No nos detuvimos. No hablamos. Salvador le cortó una pierna. Yo le clavé el cuchillo oxidado en una de sus bocas laterales y tiré hacia fuera. Sangre espesa como petróleo me bañó los brazos. La criatura rugió.
Yo grité con ella.
Me subí a su espalda y clavé el segundo cuchillo entre dos placas óseas, hasta sentir que algo cedía. Salvador la remató, partiéndole la cabeza en dos con un golpe que le abrió también el hombro.
Cuando todo acabó, estábamos cubiertos de sangre. Respirando como animales. Todo el mundo temblaba. Nosotros, no.
Entonces, el silencio nos envolvió también a nosotros.
Yo jadeaba. Tenía sangre por todo el cuerpo. Salvador sangraba del hombro, del costado, pero aún sonreía como si esa fuera su religión.

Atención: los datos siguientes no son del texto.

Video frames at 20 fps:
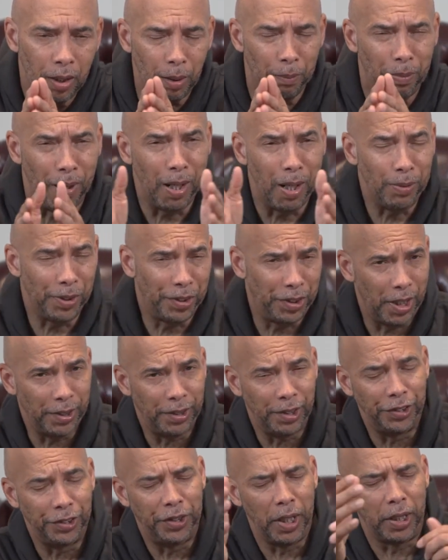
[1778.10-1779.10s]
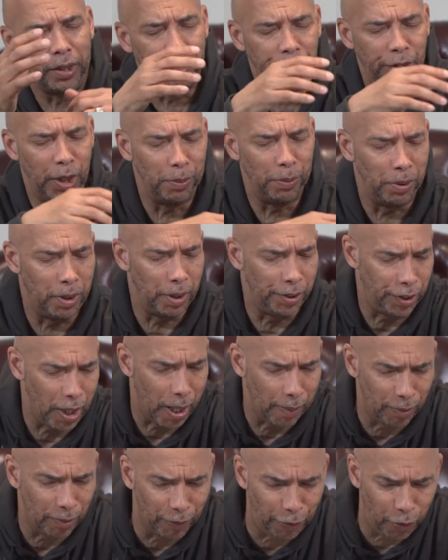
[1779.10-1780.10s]
The Bible says in 2 Timothy
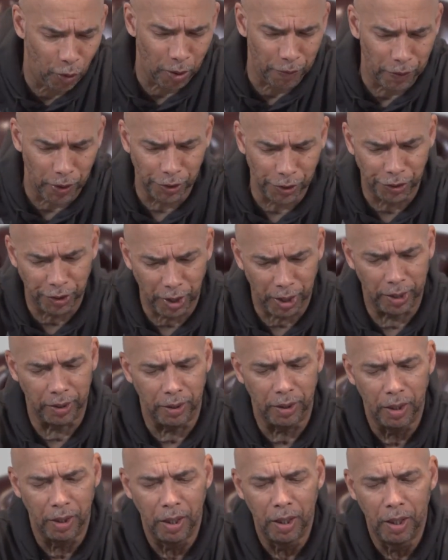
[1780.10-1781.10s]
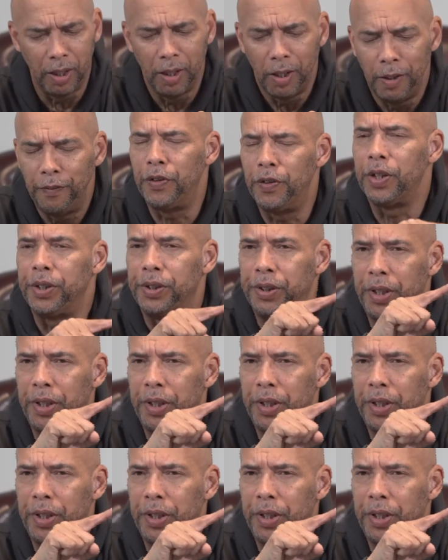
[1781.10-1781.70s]
chapter 4, verse 10, For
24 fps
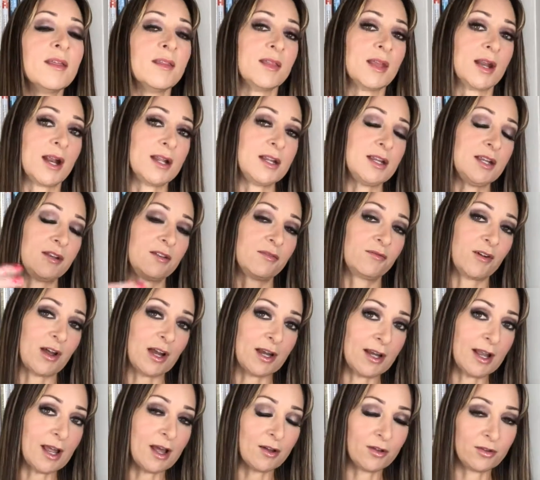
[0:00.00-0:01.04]
then I need to
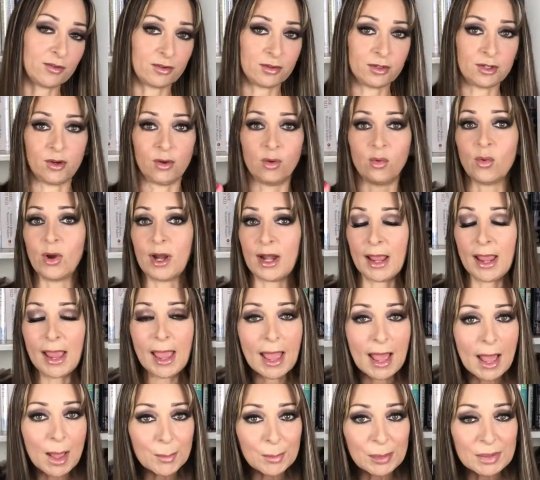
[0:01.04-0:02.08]
find out, what
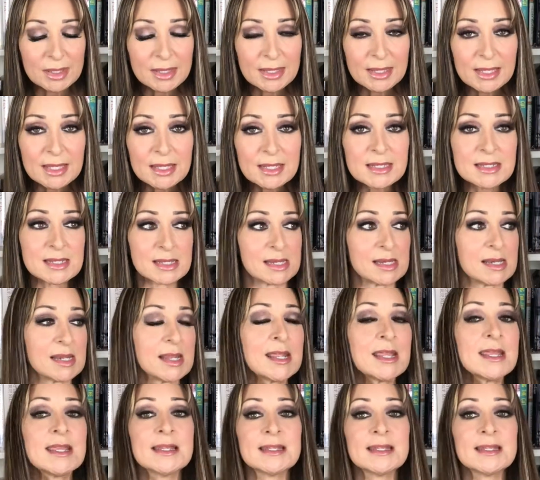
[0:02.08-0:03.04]
happened, and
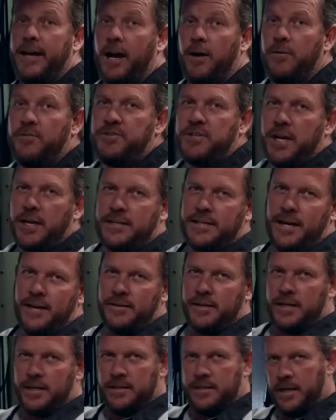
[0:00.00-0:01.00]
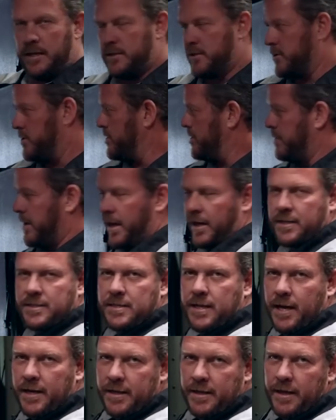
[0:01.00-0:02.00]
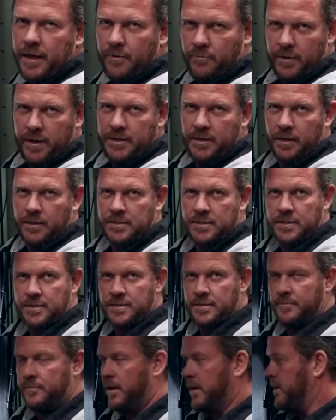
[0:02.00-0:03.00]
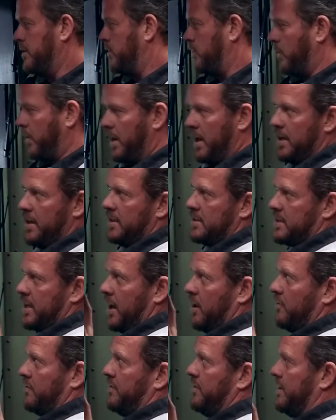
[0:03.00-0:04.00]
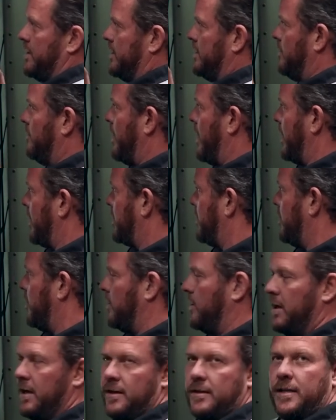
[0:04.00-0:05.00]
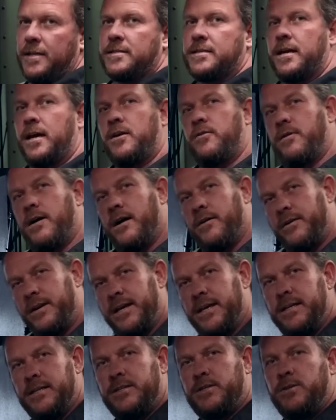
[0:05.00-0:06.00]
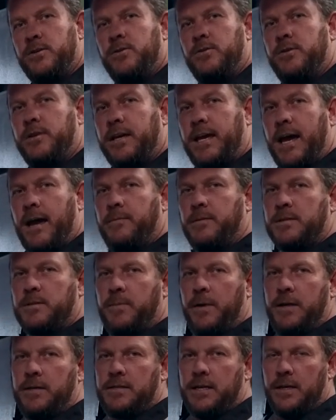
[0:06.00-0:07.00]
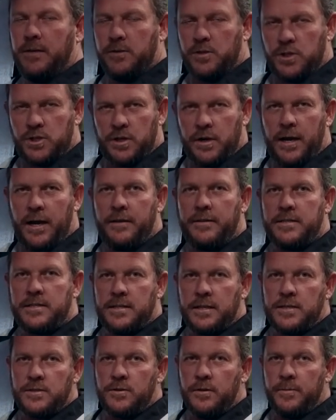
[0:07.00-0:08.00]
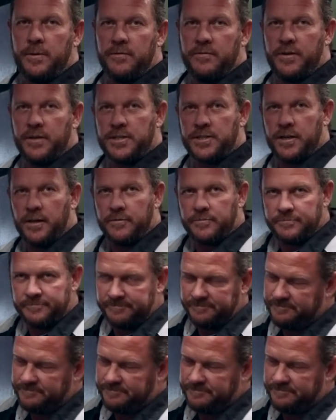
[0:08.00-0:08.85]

Now we've checked out the condenser, the back side of that Red Dot system, the way it's outfitted in the back here. Let's get around into the cabin space to show you how this thing's really been finished off.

No recuerdo cómo caminamos entre los cadáveres. Solo que Salvador me miró, el pecho subiendo y bajando con esfuerzo. Tenía el labio partido. Yo tenía un tajo en la pierna, pero no dolía. Aún no.
Él se acercó. Sus pasos eran lentos, como si cargara con un mundo sobre la espalda. Cuando estuvo frente a mí, alzó una mano y me tocó el rostro. Su pulgar arrastró un poco de sangre seca de mi mejilla.

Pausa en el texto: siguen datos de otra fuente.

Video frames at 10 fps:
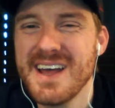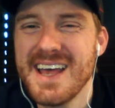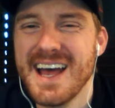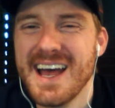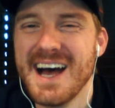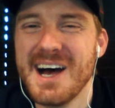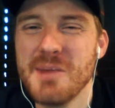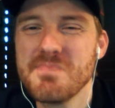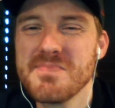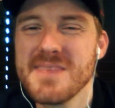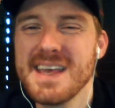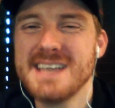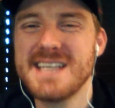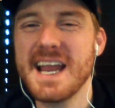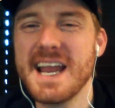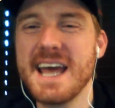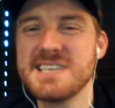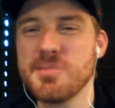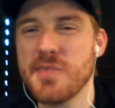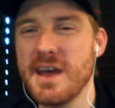Dana had
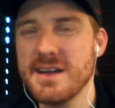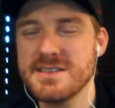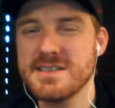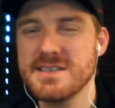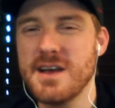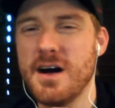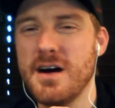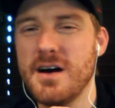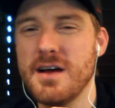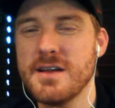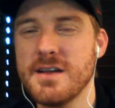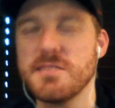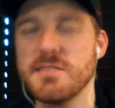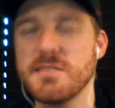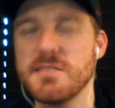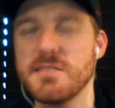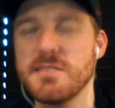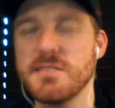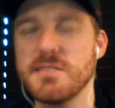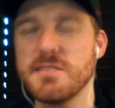some thoughts on
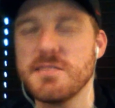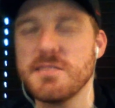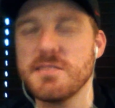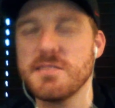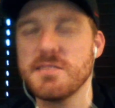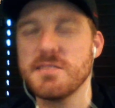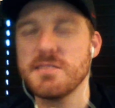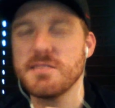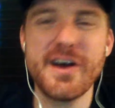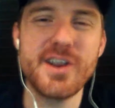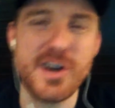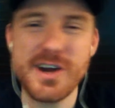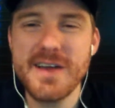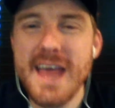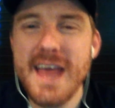the Thunder,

—Esto... —dijo—. Esto es lo que somos. Tú y yo. Esto es lo único que nadie puede quitarnos.
Yo no respondí. Pero tampoco me aparté.
Entonces, sin aviso, me besó.
Fue una colisión. Un cruce de llamas. Nuestros dientes chocaron, nuestras bocas sabían a cobre y sudor. Era un beso que no buscaba ternura, sino reconocimiento. No éramos dos enamorados. Éramos dos supervivientes que habían visto en el otro su reflejo monstruoso.
No hubo promesas. No hubo calma. Solo ese momento. La piel sobre la piel. El silencio tras la guerra.
Cuando nos separamos, él me susurró al oído:
—Eres mía...
________________________________________
Esa noche, me tumbé sobre un colchón húmedo en una de las cabañas de los radicales. El cielo seguía siendo un páramo gris allá arriba, pero yo... por primera vez... dormí.
Y no soñé con Dakota. Ni con el campamento. Ni con las voces que siempre susurraban en mi oído cosas que no quería recordar.
Esa noche, no soñé con nada.
Solo sentí calor. Calor en el pecho. Calor en la espalda, donde el tatuaje ardía aún fresco. Calor en las manos que mataron. En la lengua que gritó. En los ojos que ya no pedían perdón.
Había cruzado una línea. Y en ese lado... no había camino de regreso.